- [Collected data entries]
◆ ◆ ◆ ◆ ◆ ◆ ◆
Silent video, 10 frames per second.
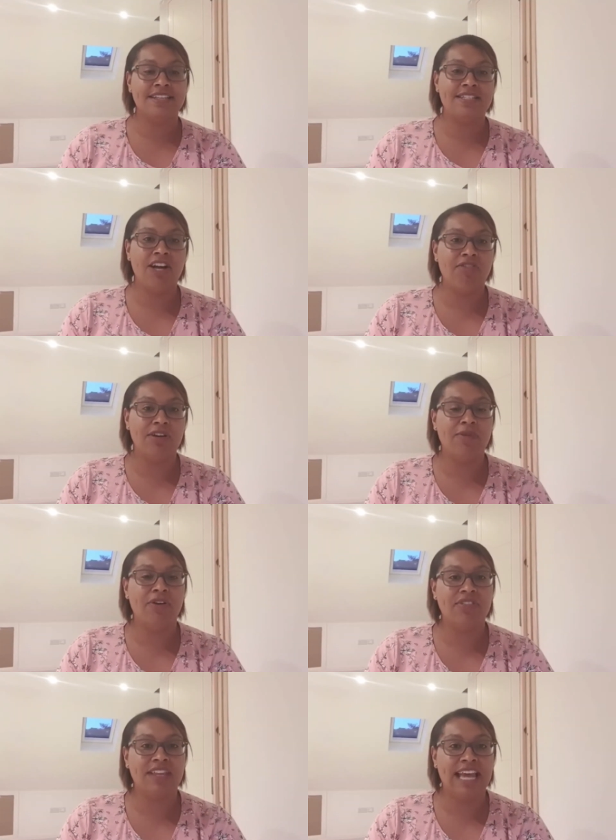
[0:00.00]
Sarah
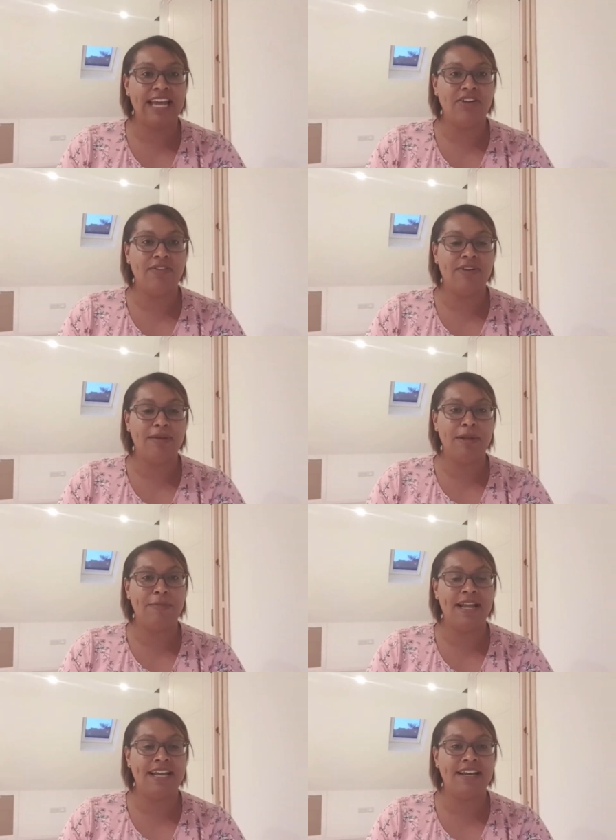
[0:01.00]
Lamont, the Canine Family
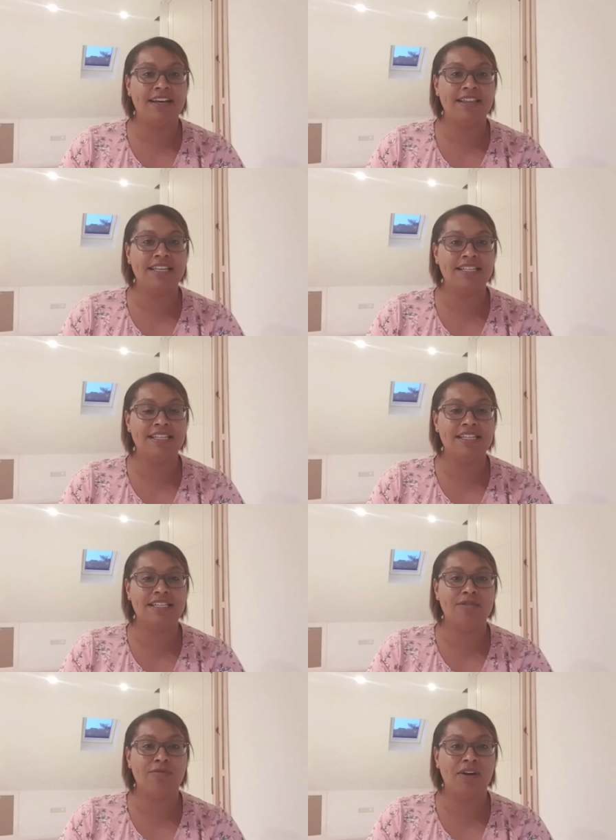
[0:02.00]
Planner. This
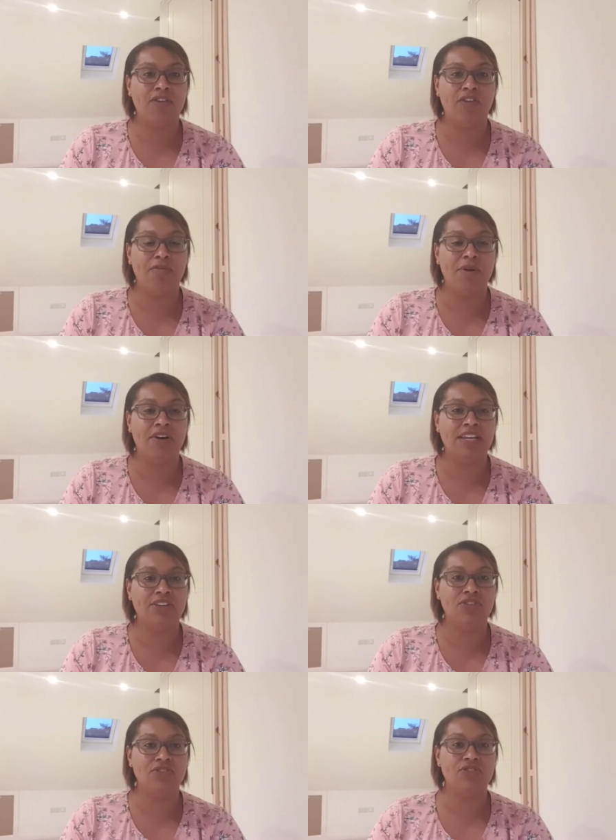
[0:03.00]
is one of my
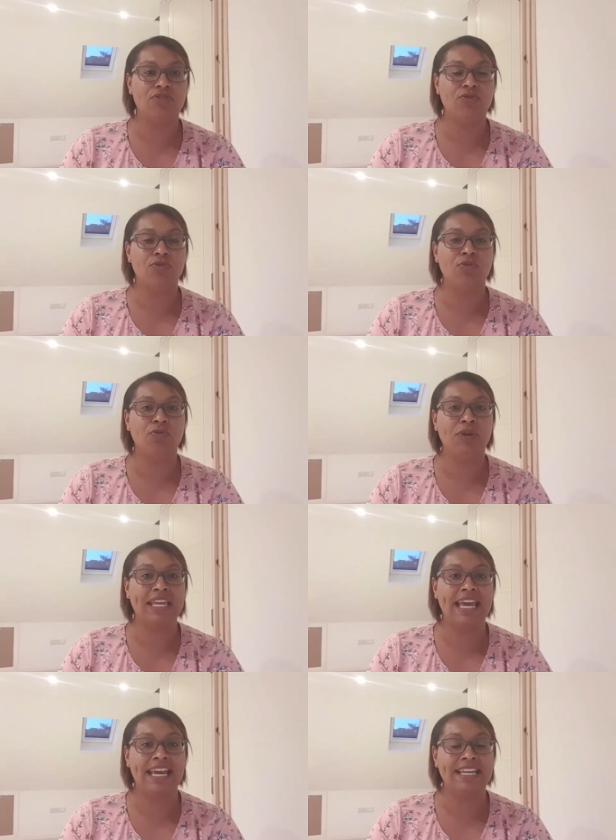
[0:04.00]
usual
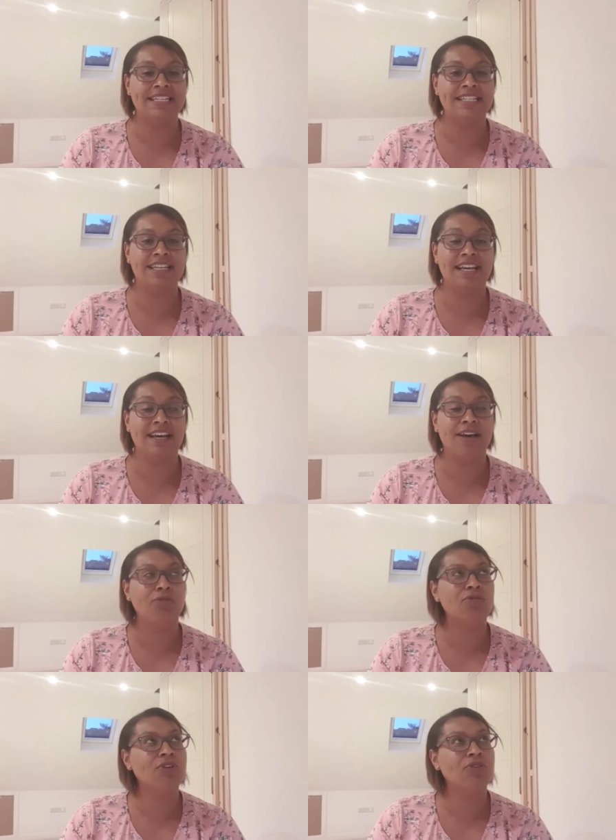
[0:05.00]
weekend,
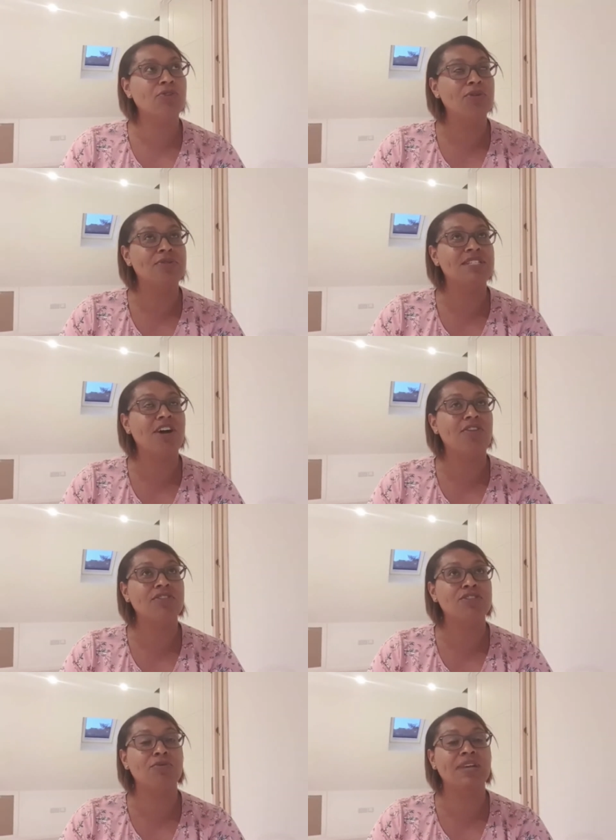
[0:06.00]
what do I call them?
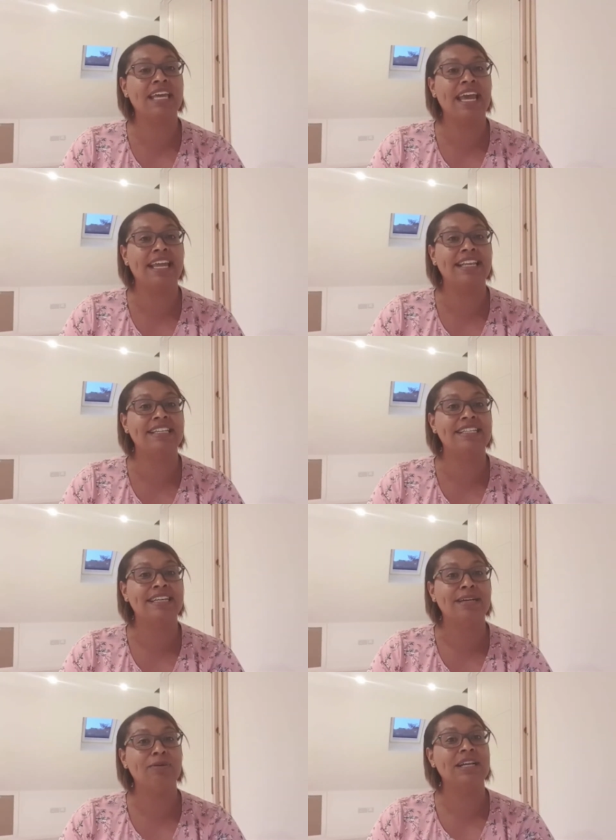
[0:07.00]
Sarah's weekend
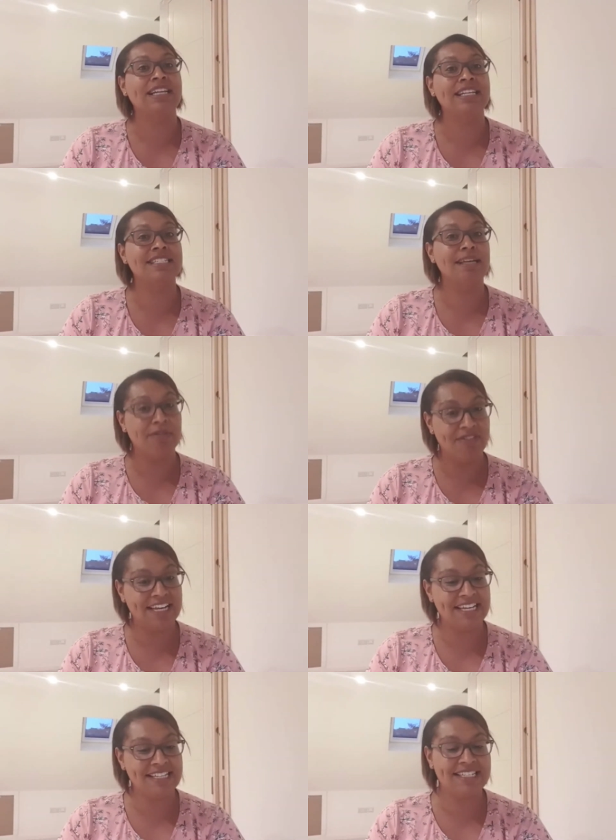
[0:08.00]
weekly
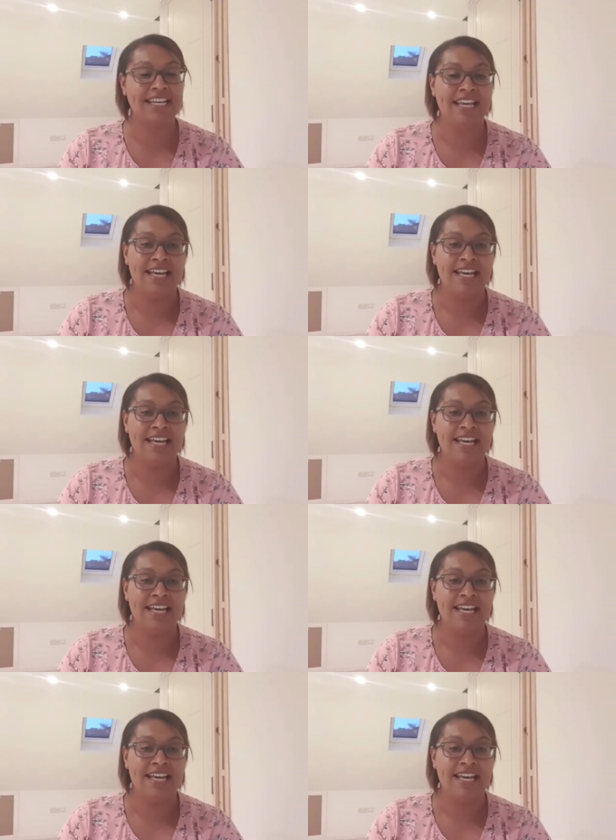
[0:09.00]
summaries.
◆ ◆ ◆ ◆ ◆ ◆ ◆
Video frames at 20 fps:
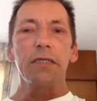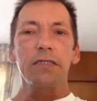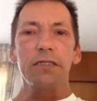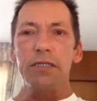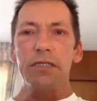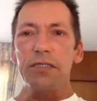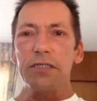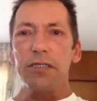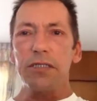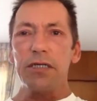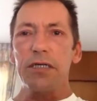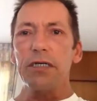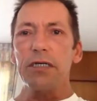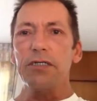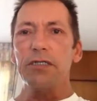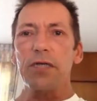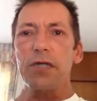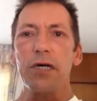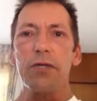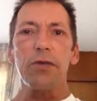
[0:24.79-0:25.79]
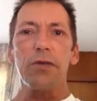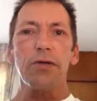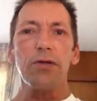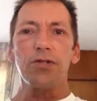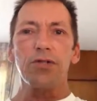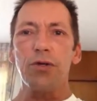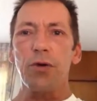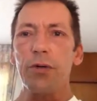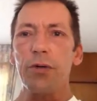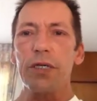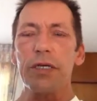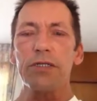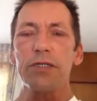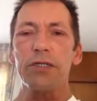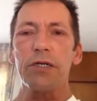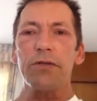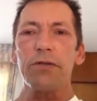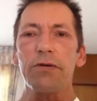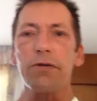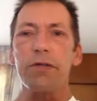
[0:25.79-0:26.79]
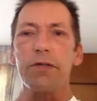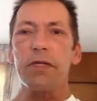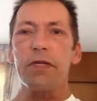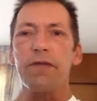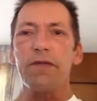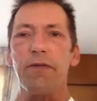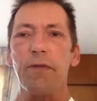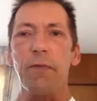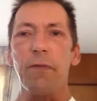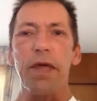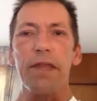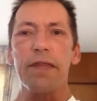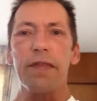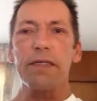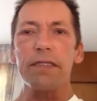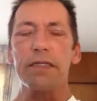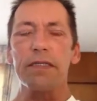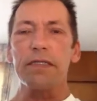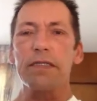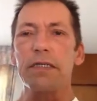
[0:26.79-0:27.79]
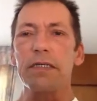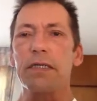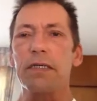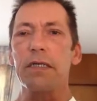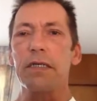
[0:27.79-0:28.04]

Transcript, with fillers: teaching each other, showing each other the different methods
◆ ◆ ◆ ◆ ◆ ◆ ◆
- [WORK TO BE COMPLETED]
Only a number is wanted here: the count of lines above that contain the word "frames".

- [RESULT]
2